WHAT TO WORK ON =
Please output exactly the lines below, starting at the line that has "Video frames at" and ending at the line that has "Transcript: different types", both included; leave out all pictures and include nothing else.

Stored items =
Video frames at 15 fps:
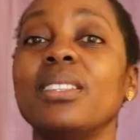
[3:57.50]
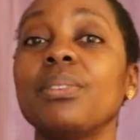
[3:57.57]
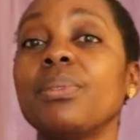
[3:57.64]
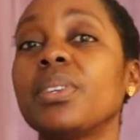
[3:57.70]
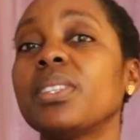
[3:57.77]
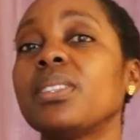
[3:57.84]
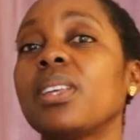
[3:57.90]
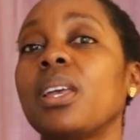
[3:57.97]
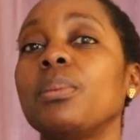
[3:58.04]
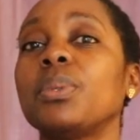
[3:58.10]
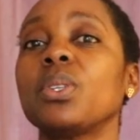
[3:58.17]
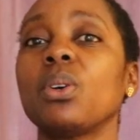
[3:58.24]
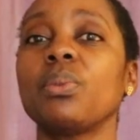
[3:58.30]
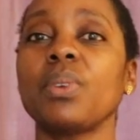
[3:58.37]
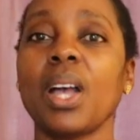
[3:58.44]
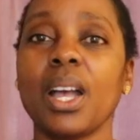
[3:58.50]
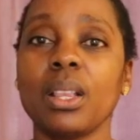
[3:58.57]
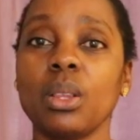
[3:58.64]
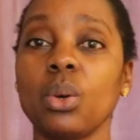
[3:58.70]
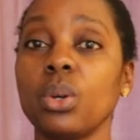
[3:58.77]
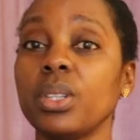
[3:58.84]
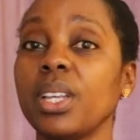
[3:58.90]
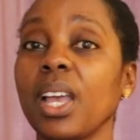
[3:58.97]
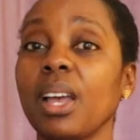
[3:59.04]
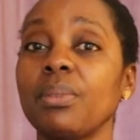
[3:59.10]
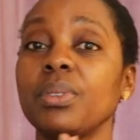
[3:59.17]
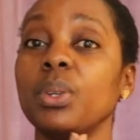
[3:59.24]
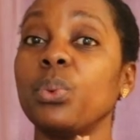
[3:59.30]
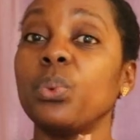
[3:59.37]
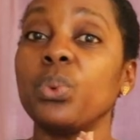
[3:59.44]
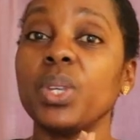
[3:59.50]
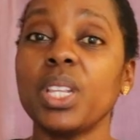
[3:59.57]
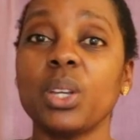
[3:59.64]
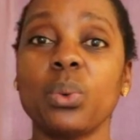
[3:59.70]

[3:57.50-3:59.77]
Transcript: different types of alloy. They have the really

==

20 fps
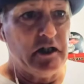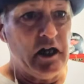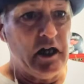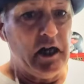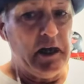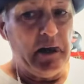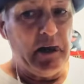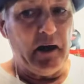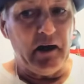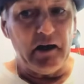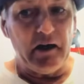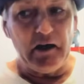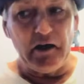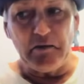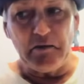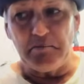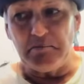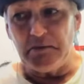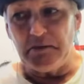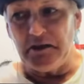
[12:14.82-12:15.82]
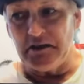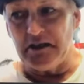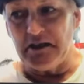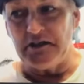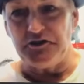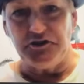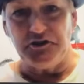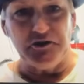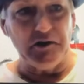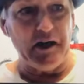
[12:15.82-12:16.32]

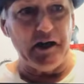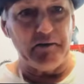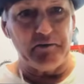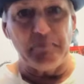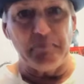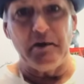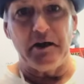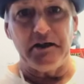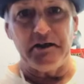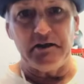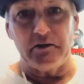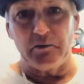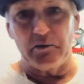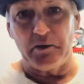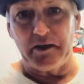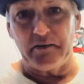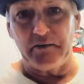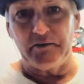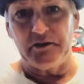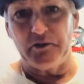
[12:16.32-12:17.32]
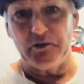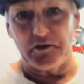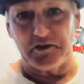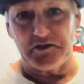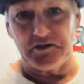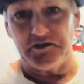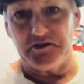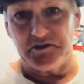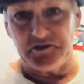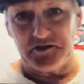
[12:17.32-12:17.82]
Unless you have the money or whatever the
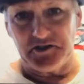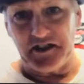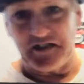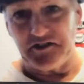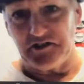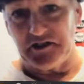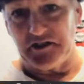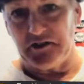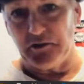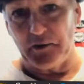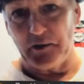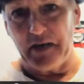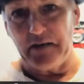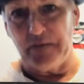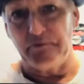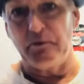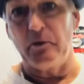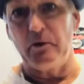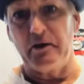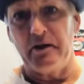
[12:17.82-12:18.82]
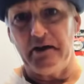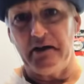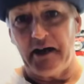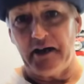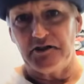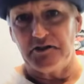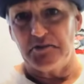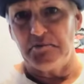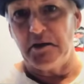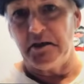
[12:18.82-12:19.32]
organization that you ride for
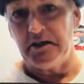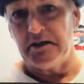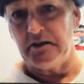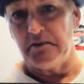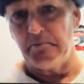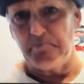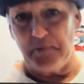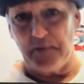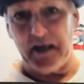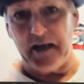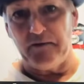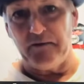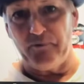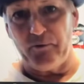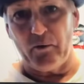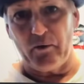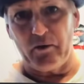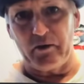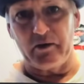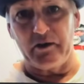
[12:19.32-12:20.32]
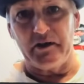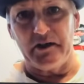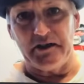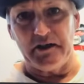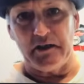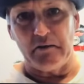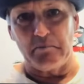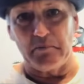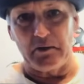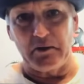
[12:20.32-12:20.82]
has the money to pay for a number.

==

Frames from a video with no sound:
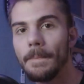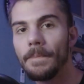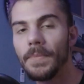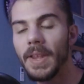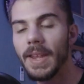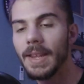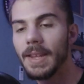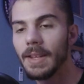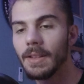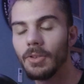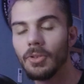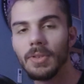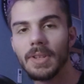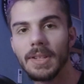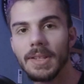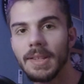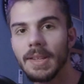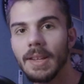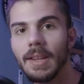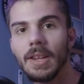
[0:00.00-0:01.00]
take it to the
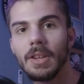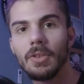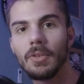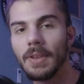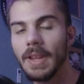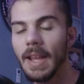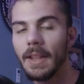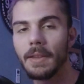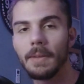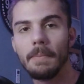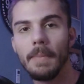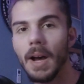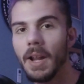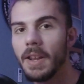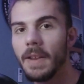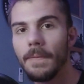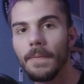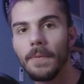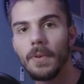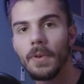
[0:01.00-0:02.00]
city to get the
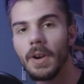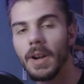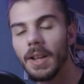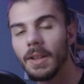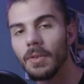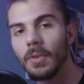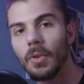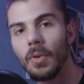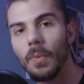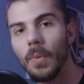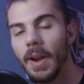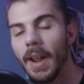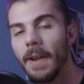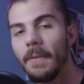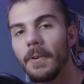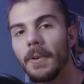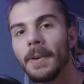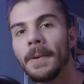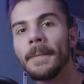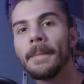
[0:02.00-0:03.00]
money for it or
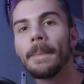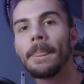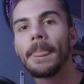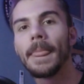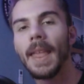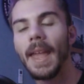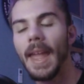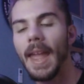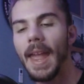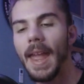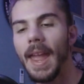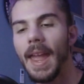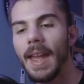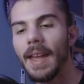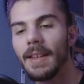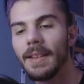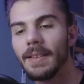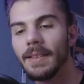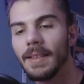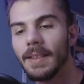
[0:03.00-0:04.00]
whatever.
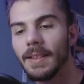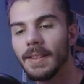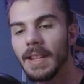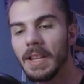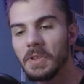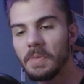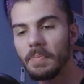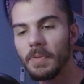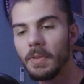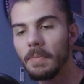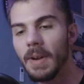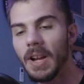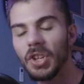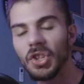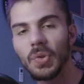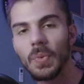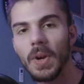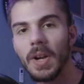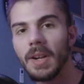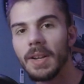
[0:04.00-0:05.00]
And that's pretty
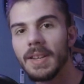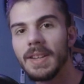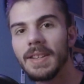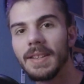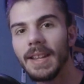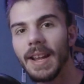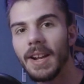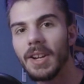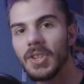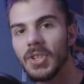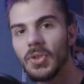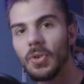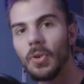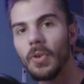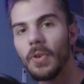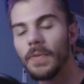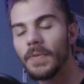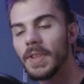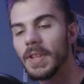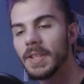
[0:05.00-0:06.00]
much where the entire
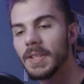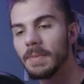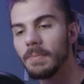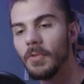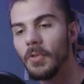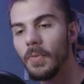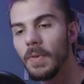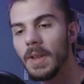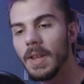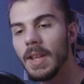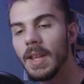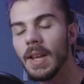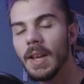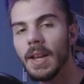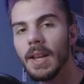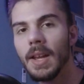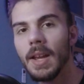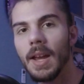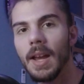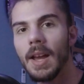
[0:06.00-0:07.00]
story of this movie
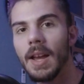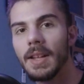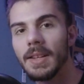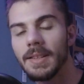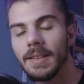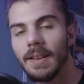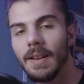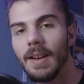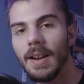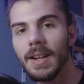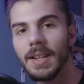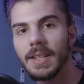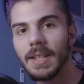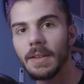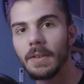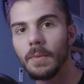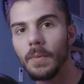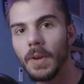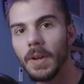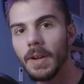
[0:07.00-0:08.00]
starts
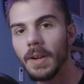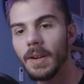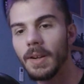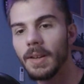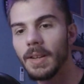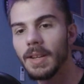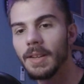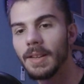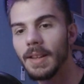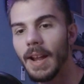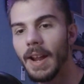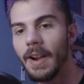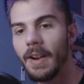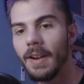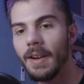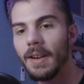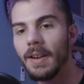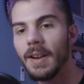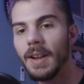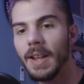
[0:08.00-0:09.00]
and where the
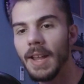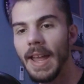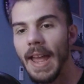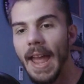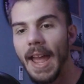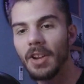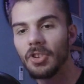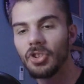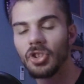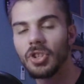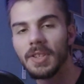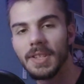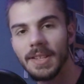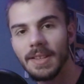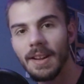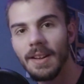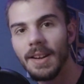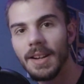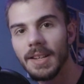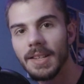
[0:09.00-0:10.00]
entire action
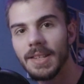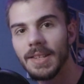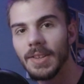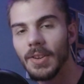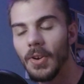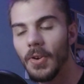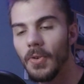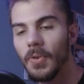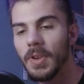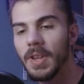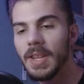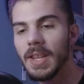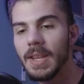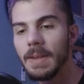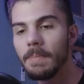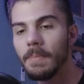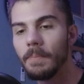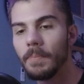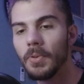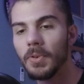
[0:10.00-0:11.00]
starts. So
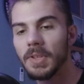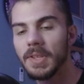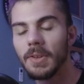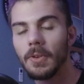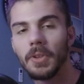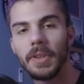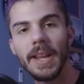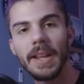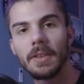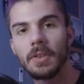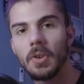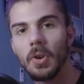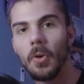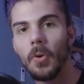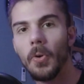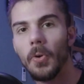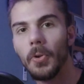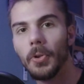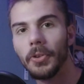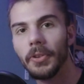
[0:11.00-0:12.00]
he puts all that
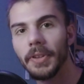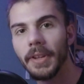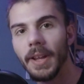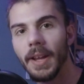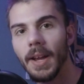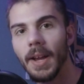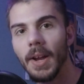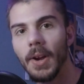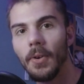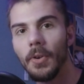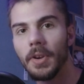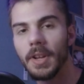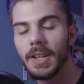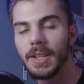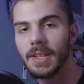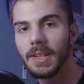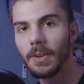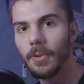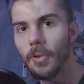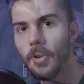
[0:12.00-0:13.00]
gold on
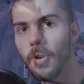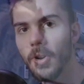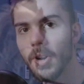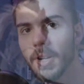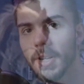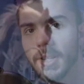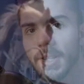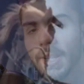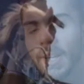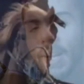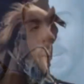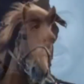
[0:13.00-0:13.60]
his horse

REPLY =
Video frames at 15 fps:
[3:57.50]
[3:57.57]
[3:57.64]
[3:57.70]
[3:57.77]
[3:57.84]
[3:57.90]
[3:57.97]
[3:58.04]
[3:58.10]
[3:58.17]
[3:58.24]
[3:58.30]
[3:58.37]
[3:58.44]
[3:58.50]
[3:58.57]
[3:58.64]
[3:58.70]
[3:58.77]
[3:58.84]
[3:58.90]
[3:58.97]
[3:59.04]
[3:59.10]
[3:59.17]
[3:59.24]
[3:59.30]
[3:59.37]
[3:59.44]
[3:59.50]
[3:59.57]
[3:59.64]
[3:59.70]

[3:57.50-3:59.77]
Transcript: different types of alloy. They have the really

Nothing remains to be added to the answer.